Nicoll also bought Just The Judge for Charlie to train, and the daughter of Lawman became a third Irish 1,000 Guineas winner for the agent after Kooyonga and Hula Angel. “It’s been a very lucky race for me,” he says.
Oh, and there was Alexander Goldrun, too. Nicoll gave just Ir40,000gns for the Gold Away filly who went on to win five Group 1 races and nearly £2 million in prize-money for trainer Jim Bolger and owner Noel O’Callaghan.
FROM BARGAIN BUY Piney Ridge to big-money broodmare Cabaret and all the Group winners and stallion deals in between, it has been quite the half-century for Nicoll. During that time he has also witnessed enormous change in the bloodstock industry.
“If someone in 1970 had been told what it was like today, they wouldn’t believe you,” he says. “It’s been turned inside-out.
“For a start, there’s far more emphasis on conformation than in the early days. Back then the top yearlings were all horses with big pedigrees. These days if you have a well-bred yearling who doesn’t come up to scratch physically, they’re back with the rest of them.
“The whole showing of horses and methods of preparation have become far more professional, as have the standards applied to purchasing.
“Tom Cooper used to buy all of Vincent O’Brien’s horses, but there was no such thing as X-rays at the sales in those days. Coolmore’s vet Bob Griffin would come out and look over the horse, maybe put a stethoscope on it and that was that. There was no vetting, no wind testing. It’s come a long way since then and rightly so, as there is so much more money involved.”
Nicoll attributes many of the advances made by the industry to Magnier, another friend and mentor.
“I was very lucky to meet him early on in the piece,” he says. “He was light years ahead of his time. I’d stay with him on weekends when he was living at Grange Stud, and we’d go hunting on Sundays. In fact, it was on one of those hunts where I first met Barry.
“We were also very lucky that we had the stallion tax exemption in Ireland as it really allowed the industry here to get going. Ireland was way behind in the late 1960s and early 1970s and now it’s among the best in the world.”
Nicoll is not one to bang on about the good old days but, if there is one area in which the past outscores the present, it lies in the fact that professionalism has been won at the expense of pleasure.

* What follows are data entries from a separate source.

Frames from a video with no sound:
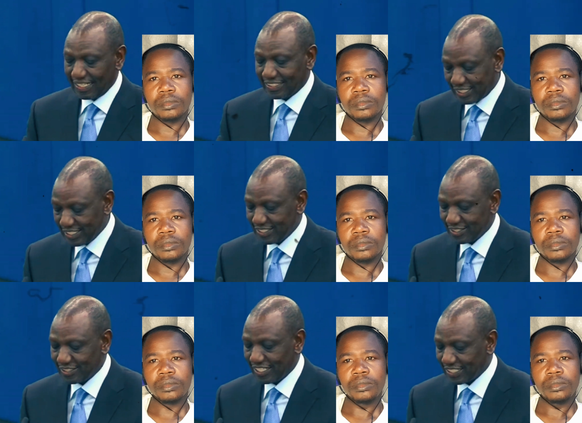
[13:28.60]
Speaker 1: it
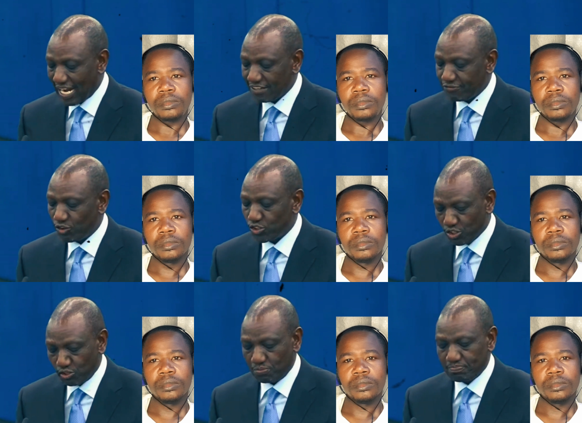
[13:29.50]
is the turn for
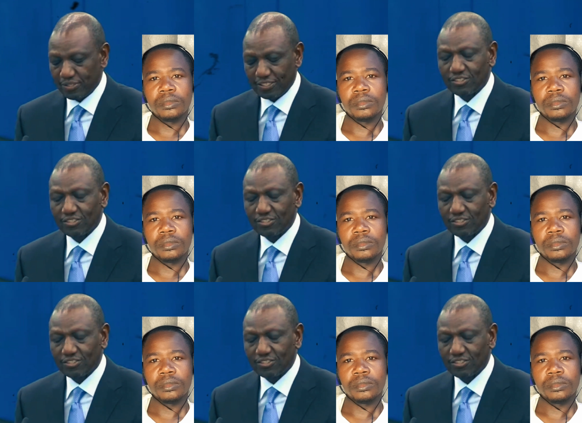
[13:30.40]
Europe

“Without a shadow of a doubt the 1970s and 1980s were a lot more fun than now,” he says. “There were just so many more individuals who owned horses.
“I even got involved in Northern Game, a jumper who won the Triumph Hurdle, with John Horgan and Frank Conroy, Flash’s father.
“Those two were mighty characters, the sort you don’t find much these days.
“And Robert, of course, was something of a legend. People followed him around; he loved a bet, liked the women. He livened up the industry.”
There is still fun to be had, though, as Nicoll is finding as partowner of Personal and with plans to return to Australia to buy more yearlings next year if current events allow.
It is very much a case of 50 not out.